I really wish Rust had a way to define “template style” generic functions rather than “trait style”. Some things simply can not be done gracefully with trait spaghetti.




> I really wish Rust had a way to define “template style”

It has! It's called proc macro [1]. I'm only half joking.

[1] It can generate anything, errors generally suck ass in it as much in C++ templates and it feels similarly brittle.

> “Advanced” Rust becomes as inscrutable as C++ template crap.

I think people are abusing traits a bit too much. They are very nifty and often compile to very optimized code.

That said this trait is not an example of such abuse. Having a trait to help with overloading is the most benign form of trait use.

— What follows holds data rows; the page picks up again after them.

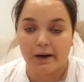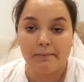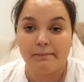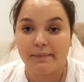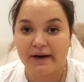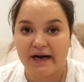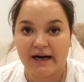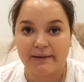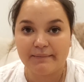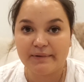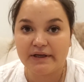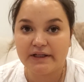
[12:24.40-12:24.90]

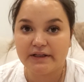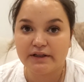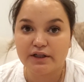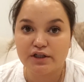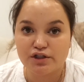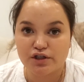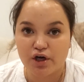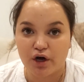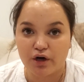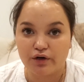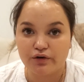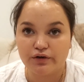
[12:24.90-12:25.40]
But I'm in
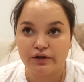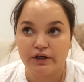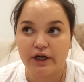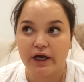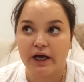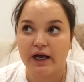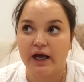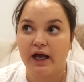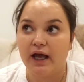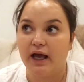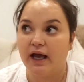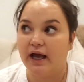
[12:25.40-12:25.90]
the zone
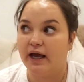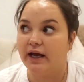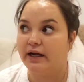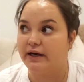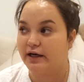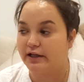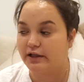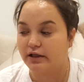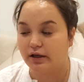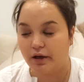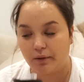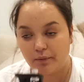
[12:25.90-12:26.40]
and
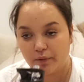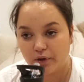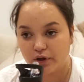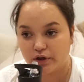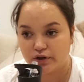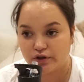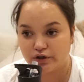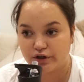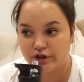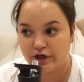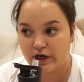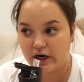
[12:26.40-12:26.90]
I think I'm going to
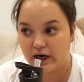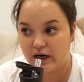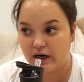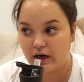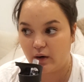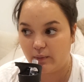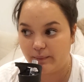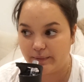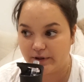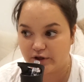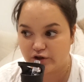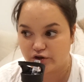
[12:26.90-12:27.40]
do
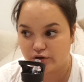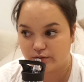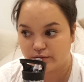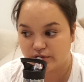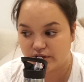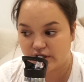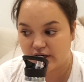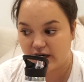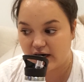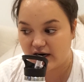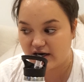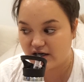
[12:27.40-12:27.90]
our bedroom
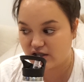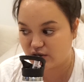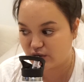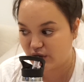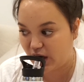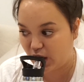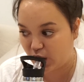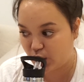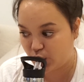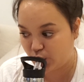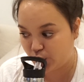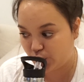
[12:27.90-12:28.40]
tonight as
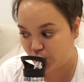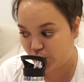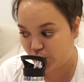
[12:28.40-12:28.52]
well.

Solution to grandparent's problem is called rust analyzer. It will show you what methods are usable on your variable.


Rust macro hell is even worse than Rust trait spaghetti. I regularly refuse to use crates because they’re macro based and there’s a no macro alternative.

But you’re not wrong :)


There's always a no-macro alternative: expanding the macro by hand.

What's macro spaghetti?


Certainly it's possible to generate meaningful error messages within proc macros. Most folks don't bother though.


I would assert it is actually worse than C++, because at least templates and constexpr execution still looks like plain C++, while macros in Rust, with two additional levels of syntax, add even more complexity.